1.) The temple from “Prometheus” was originally going to be in “Alien”

When Scott and his team first set off to make “Alien,” the egg chamber where John Hurt’s character Kane is infected was supposed to be in a temple separate from the crashed spaceship. In the original screenplay by Dan O’Bannon and Ronald Shusset, the crew lands on the planet and investigates the Space Jockey’s ship, discovering a triangular shape etched in to the vessel’s walls by hand. As the crew begins to explore the planet, they spot the the pyramid, but ignore that the wall etchings were a warning rather than directions. Then 20th Century Fox cut the budget, so the egg chamber had to be built on the same set as the derelict spacecraft’s control room.

Now in “Prometheus,” Scott finally got his temple. It’s an interesting comparison in plot development that “Prometheus” is all about chasing a race that possibly created mankind across the galaxy based on cave drawings and winding up at a temple where horrible dangers may be waiting (which, we totally know it is).

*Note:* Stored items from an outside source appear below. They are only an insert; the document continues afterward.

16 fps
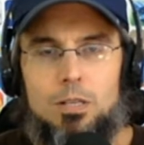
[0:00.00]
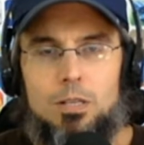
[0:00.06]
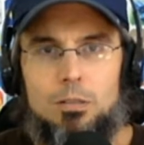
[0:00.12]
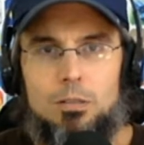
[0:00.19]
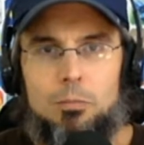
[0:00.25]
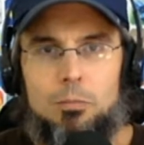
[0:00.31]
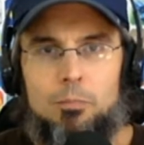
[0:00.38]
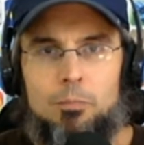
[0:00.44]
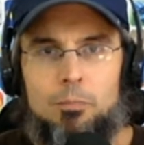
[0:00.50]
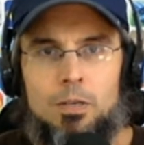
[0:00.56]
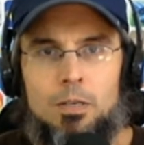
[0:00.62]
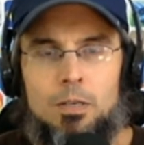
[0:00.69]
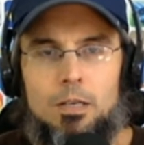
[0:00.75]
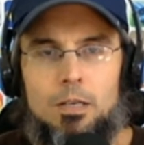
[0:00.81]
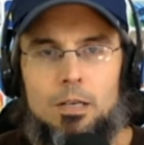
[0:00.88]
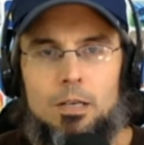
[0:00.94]
So
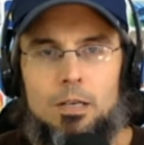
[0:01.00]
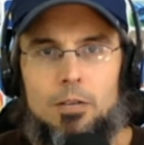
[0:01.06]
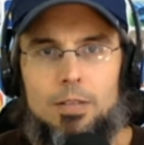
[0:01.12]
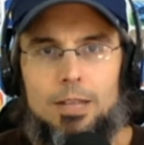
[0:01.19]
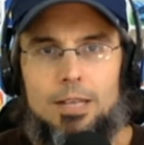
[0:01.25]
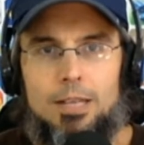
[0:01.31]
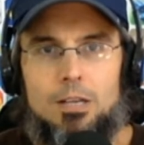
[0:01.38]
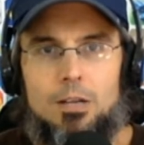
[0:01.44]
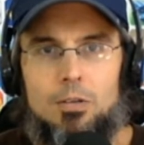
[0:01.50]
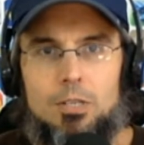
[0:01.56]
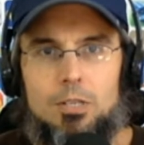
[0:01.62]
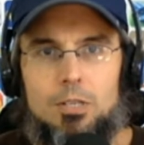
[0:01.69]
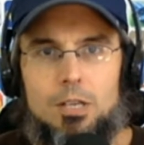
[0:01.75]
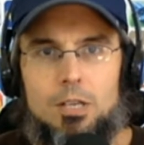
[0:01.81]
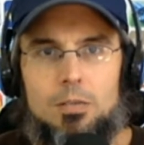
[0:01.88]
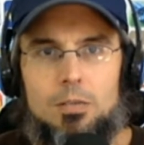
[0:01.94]
uh, that's all
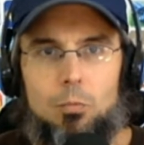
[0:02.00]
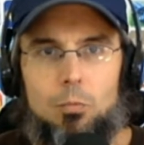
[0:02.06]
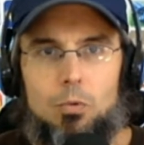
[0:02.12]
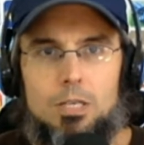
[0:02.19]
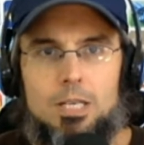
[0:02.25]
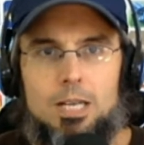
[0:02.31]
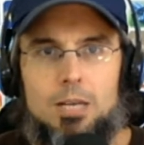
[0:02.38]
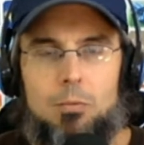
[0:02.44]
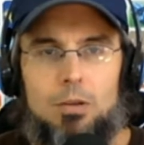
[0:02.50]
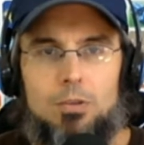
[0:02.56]
discussed in 110.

2.) Hieroglyphics played a key role in the original screenplay

In losing the temple set, the film also lost the element from O’Bannon and Shusett’s draft where the evolution of the alien is presented to the crew in the form of hieroglyphics on the temple walls. The description shows the cycle of egg/squid/monster, and the crew don’t put the pieces together until they encounter the full grown xenomorph. They also eventually realize that if the monster has its way, they will transformed by the creature in to eggs, starting the cycle over again for the next victims who come across their craft.

Ridley Scott filmed the scene that shows Ripley finding the creature’s nest in the bowels of the Nostromo, where her crew members are being transformed, but later cut it for the theatrical release.

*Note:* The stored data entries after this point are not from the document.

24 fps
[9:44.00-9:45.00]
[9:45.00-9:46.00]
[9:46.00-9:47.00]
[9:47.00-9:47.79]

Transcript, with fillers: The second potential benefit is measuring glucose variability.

It’s significant that in the trailer for “Prometheus,” there are hieroglyphics in the temple that depict a creature that looks like H.R. Giger’s alien. It’s almost as if Scott and his writers liked the idea of explorers ignoring the blueprint of their own destruction sitting right in front of them so much that that had to resurrect the juxtaposition 33 years later. Now we’ll get the chance see if the characters are smart enough to figure it out. Anyone want to talk about the odds of that?

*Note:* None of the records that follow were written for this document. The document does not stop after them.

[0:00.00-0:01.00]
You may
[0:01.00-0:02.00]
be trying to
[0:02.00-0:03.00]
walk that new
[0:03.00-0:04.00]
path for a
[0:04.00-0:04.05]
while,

3.) Ripley was originally going to be a guy

Horror films have a pretty steady (and appalling) track record for their depictions of women being sexually victimized, but there was something about the string of movies in the later 1970’s that lit a fire under Dan O’Bannon. “Alien” was to be the exact opposite, with an entire male crew encountering a menace that violates its victims orally and impregnates its host, non-biased of gender. When 20th Century Fox brought in Walter Hill and David Giler to re-write the screenplay, they changed the cast around so that there would be both ethnic and gender diversity. In the end, while Ripley is the last member of the crew standing (albeit, after being chased around in her undies), Lambert (played by Veronica Cartwright) is the only one of the creature’s victim’s who ends up stripped and hanging from the ceiling, which defeats the original thesis. Even so, “Alien” and its sequel became praised for their depictions of Ripley as the ultimate sci-fi female protagonist.

I’m guessing from all of the screaming and underwear lurching we see in the “Prometheus” trailer, it doesn’t look like things are going to fair well for either sex in the new movie, but I did also notice that the characters played by Noomi Rapace and Charlize Theron are the only two crew members we see running from the crashing alien ship. We’ll have to wait until the film comes out on the gender equality scale.


4.) The Android was an Add-On

Another change that Walter Hill and David Giler made to their draft of the screenplay was the addition of Ash, the science officer played by Sir Ian Holm that reveals itself to be a menacing android in the third act. After losing their captain to the alien, Ripley uncovers that Ash has been using them all along to get the creature home, and responds to getting caught by trying to murder her with a pornographic magazine (as if “Alien” needed more sexual subtext). In a film that’s all about physical violation, Ash adds even more injury in the betrayal of the crew’s trust, both in their co-worker and the company that employs them. Ash’s entire presence on the crew is to make sure that the cargo makes it home even if the crew doesn’t.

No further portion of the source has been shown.